▶ [About this exercise] Write out each line of the listing as it stands, without the images.

================================

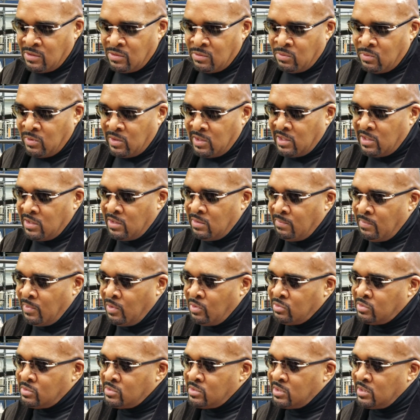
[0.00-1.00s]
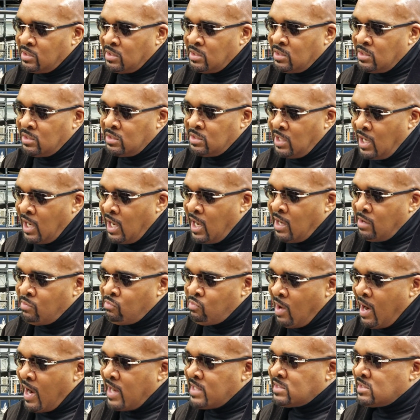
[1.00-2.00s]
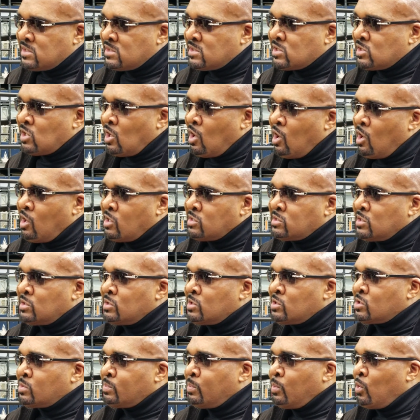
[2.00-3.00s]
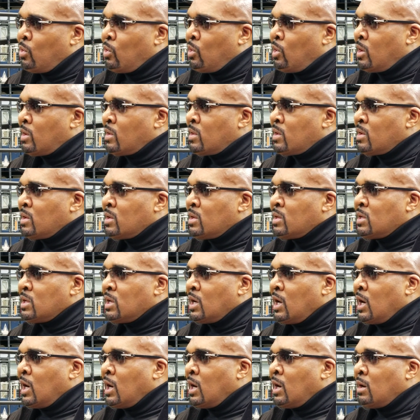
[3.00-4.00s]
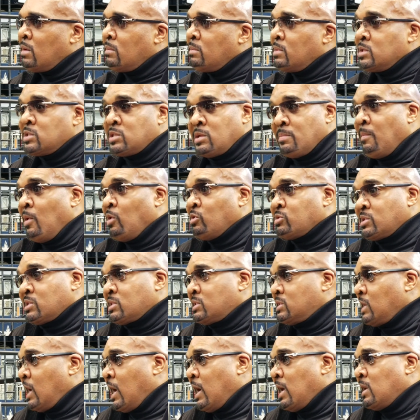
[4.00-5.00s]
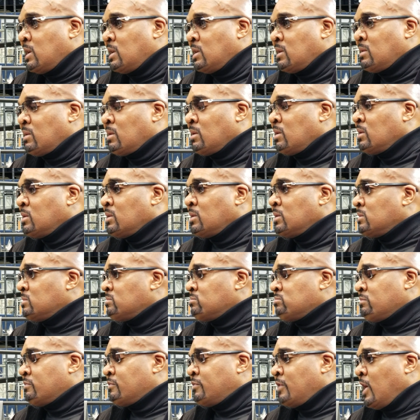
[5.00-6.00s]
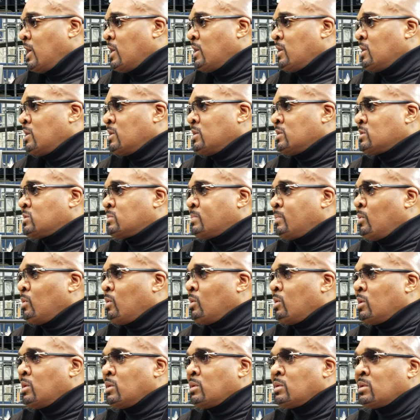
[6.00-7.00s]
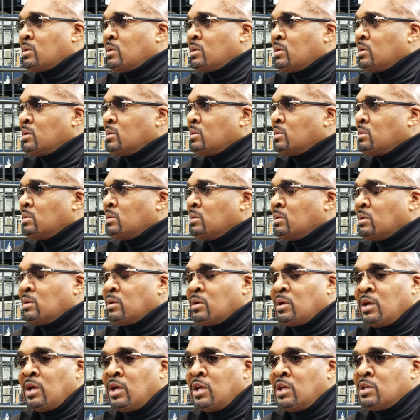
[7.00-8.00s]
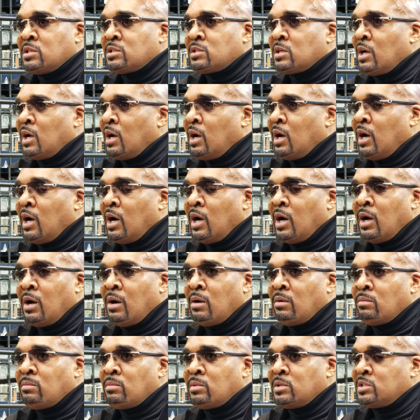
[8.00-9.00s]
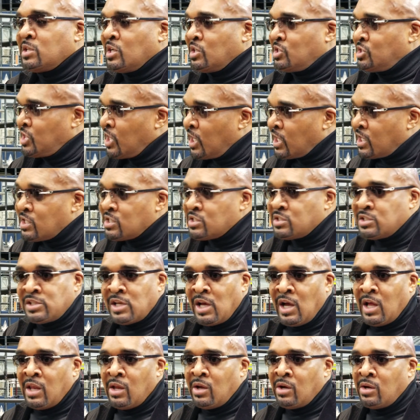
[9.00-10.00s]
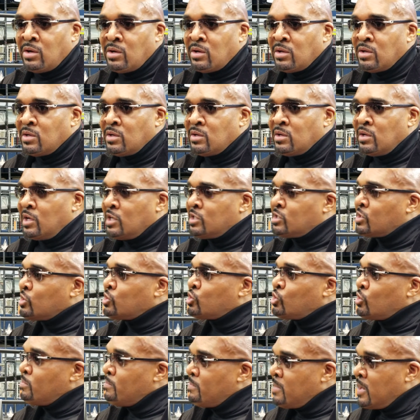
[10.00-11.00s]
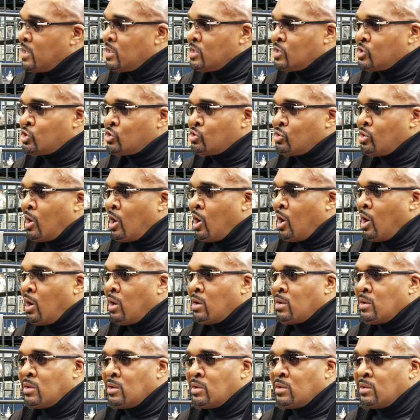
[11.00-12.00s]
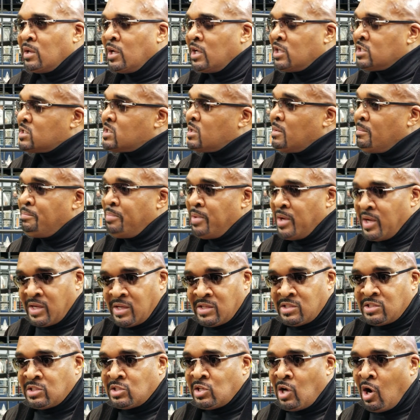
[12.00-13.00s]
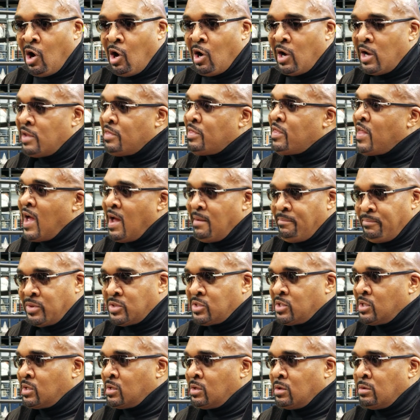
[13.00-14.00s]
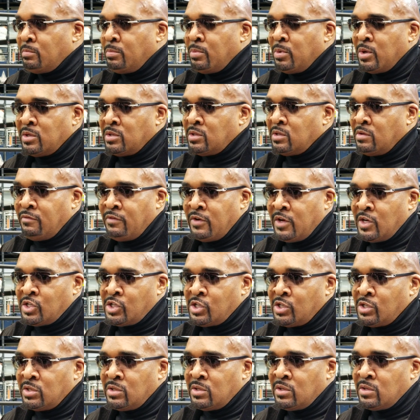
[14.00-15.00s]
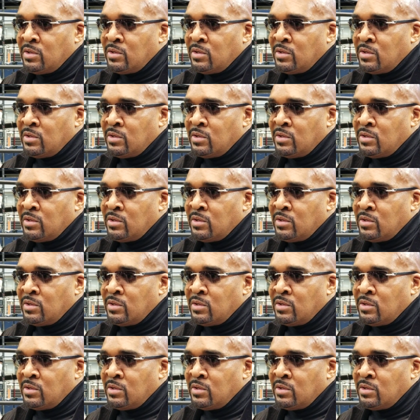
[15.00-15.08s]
one of the most young rising stars in the sport. Uh, he's the most exciting fighter in the sport. He's a, uh, he's a ticket seller. He's a tremendous draw. He's the biggest star in that particular division.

================================

▶ [Exercise output]
[0.00-1.00s]
[1.00-2.00s]
[2.00-3.00s]
[3.00-4.00s]
[4.00-5.00s]
[5.00-6.00s]
[6.00-7.00s]
[7.00-8.00s]
[8.00-9.00s]
[9.00-10.00s]
[10.00-11.00s]
[11.00-12.00s]
[12.00-13.00s]
[13.00-14.00s]
[14.00-15.00s]
[15.00-15.08s]
one of the most young rising stars in the sport. Uh, he's the most exciting fighter in the sport. He's a, uh, he's a ticket seller. He's a tremendous draw. He's the biggest star in that particular division.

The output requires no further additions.